Copy all entries exactly, and wherever an entry holds a picture, leave that picture out.

** Opening Listed entries block **

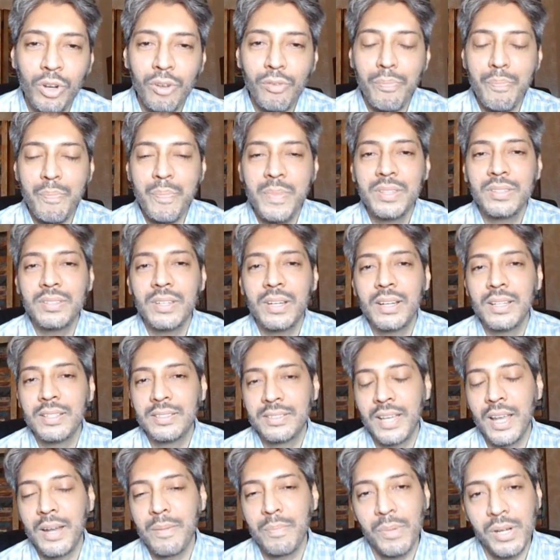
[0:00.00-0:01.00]
sort of
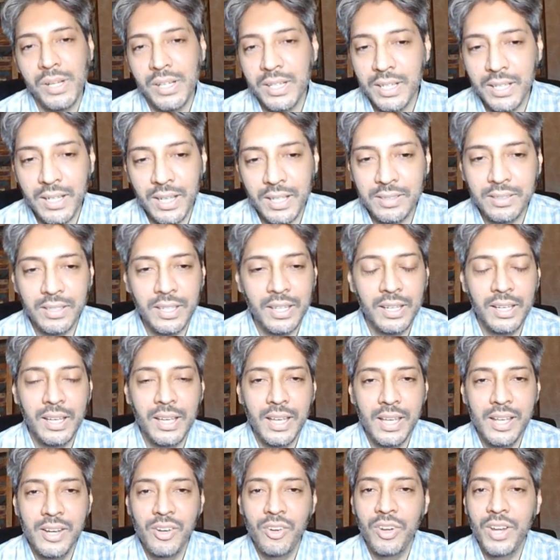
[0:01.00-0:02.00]
misunderstand multitasking.
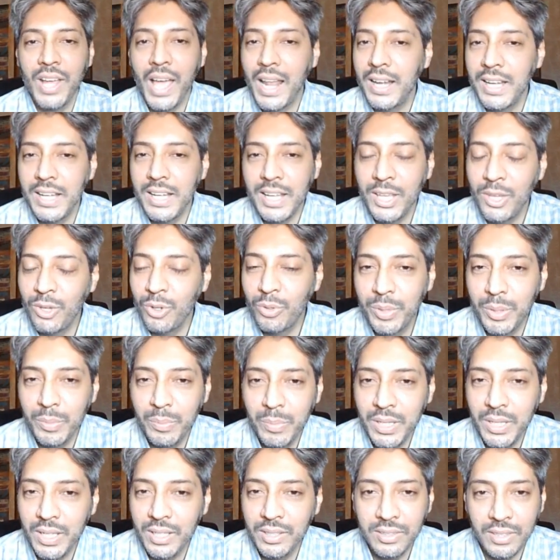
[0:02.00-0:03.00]
In reality,
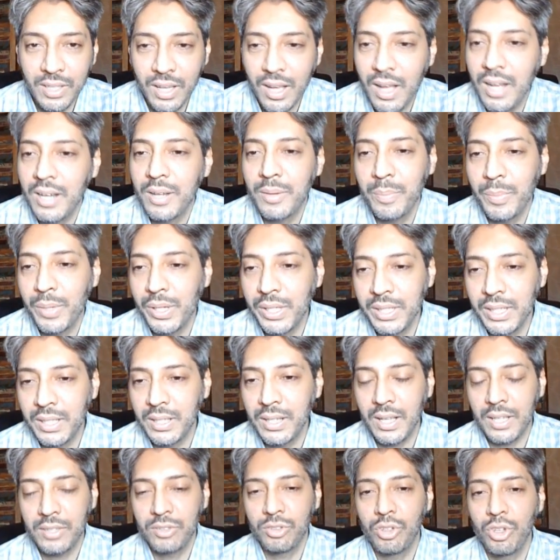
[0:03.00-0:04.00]
human beings can't
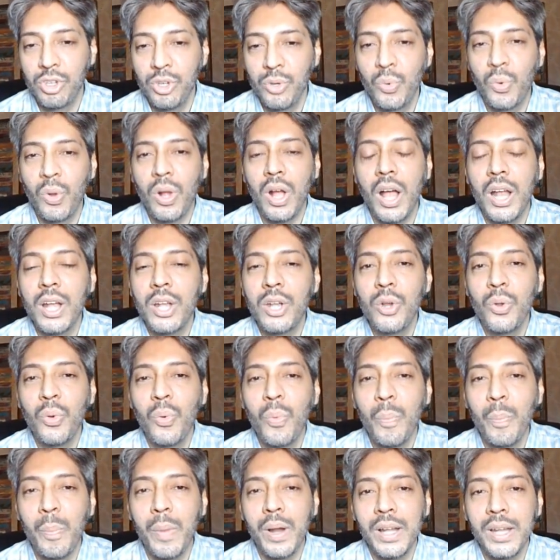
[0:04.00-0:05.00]
multitask. You can't do
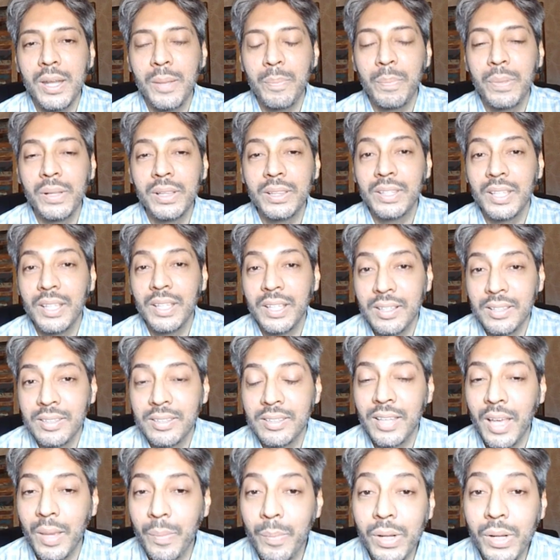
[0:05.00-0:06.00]
multiple things
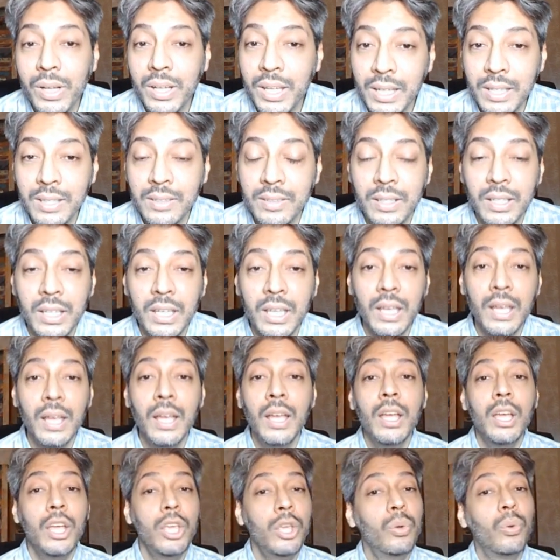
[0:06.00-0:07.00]
simultaneously.
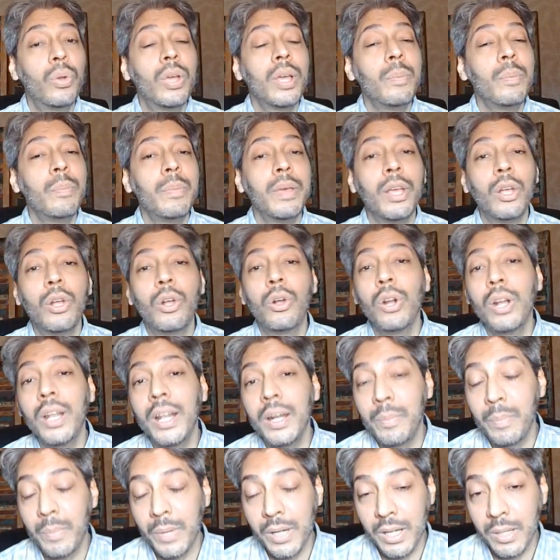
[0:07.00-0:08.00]
You can be good
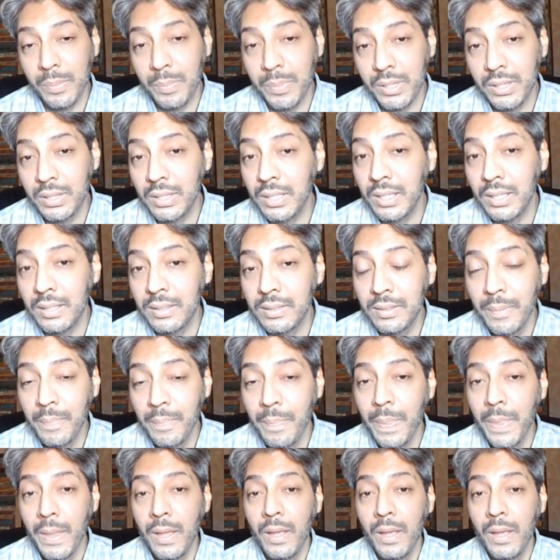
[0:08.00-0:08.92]
at multiple things,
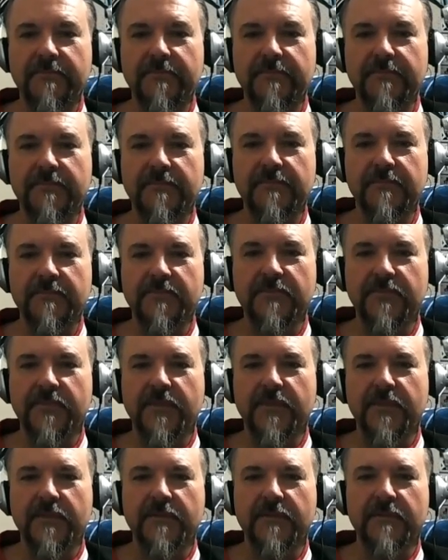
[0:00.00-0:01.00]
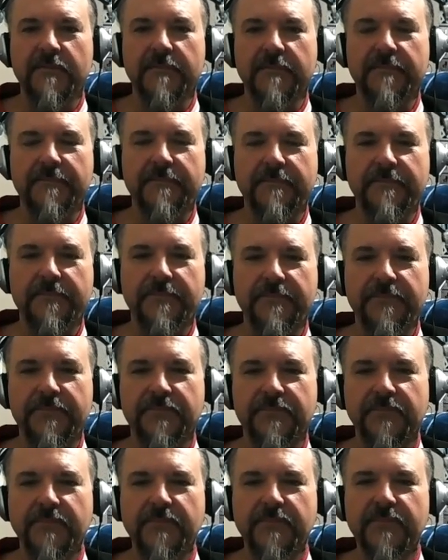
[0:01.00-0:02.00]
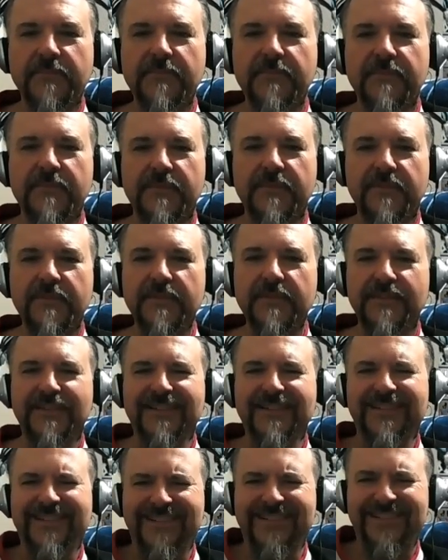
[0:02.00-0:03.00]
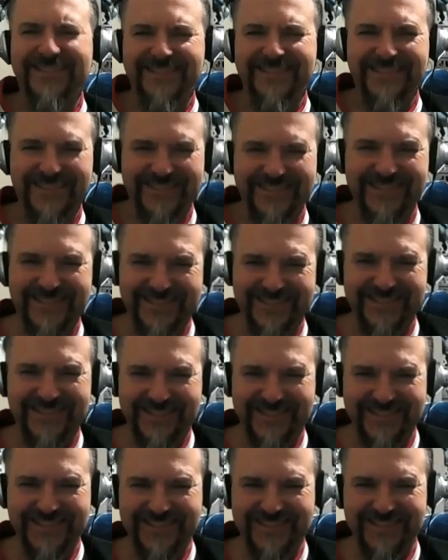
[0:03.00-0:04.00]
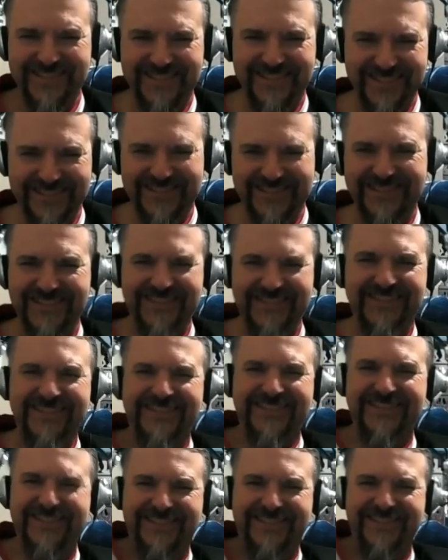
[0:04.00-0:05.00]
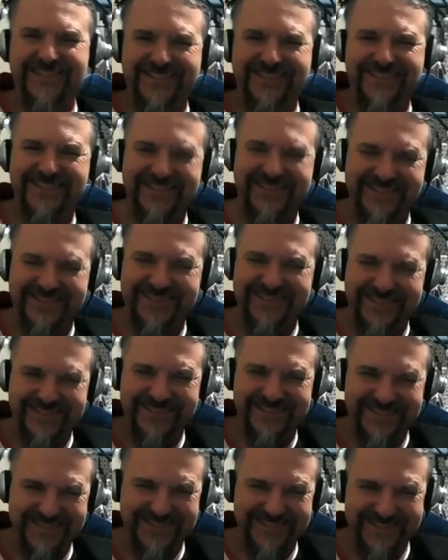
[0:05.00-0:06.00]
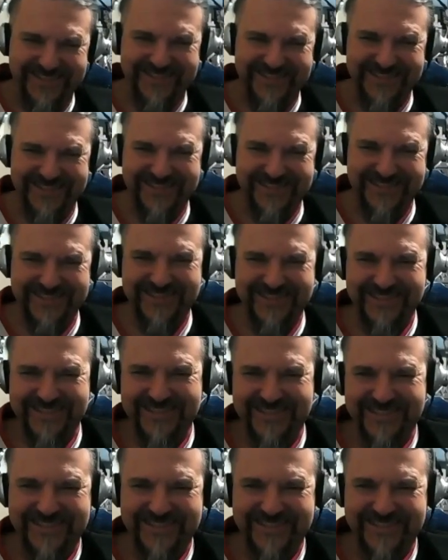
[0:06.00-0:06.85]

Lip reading: The person shown says nothing.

** Closing Listed entries block **

■ Result below
[0:00.00-0:01.00]
sort of
[0:01.00-0:02.00]
misunderstand multitasking.
[0:02.00-0:03.00]
In reality,
[0:03.00-0:04.00]
human beings can't
[0:04.00-0:05.00]
multitask. You can't do
[0:05.00-0:06.00]
multiple things
[0:06.00-0:07.00]
simultaneously.
[0:07.00-0:08.00]
You can be good
[0:08.00-0:08.92]
at multiple things,
[0:00.00-0:01.00]
[0:01.00-0:02.00]
[0:02.00-0:03.00]
[0:03.00-0:04.00]
[0:04.00-0:05.00]
[0:05.00-0:06.00]
[0:06.00-0:06.85]

Lip reading: The person shown says nothing.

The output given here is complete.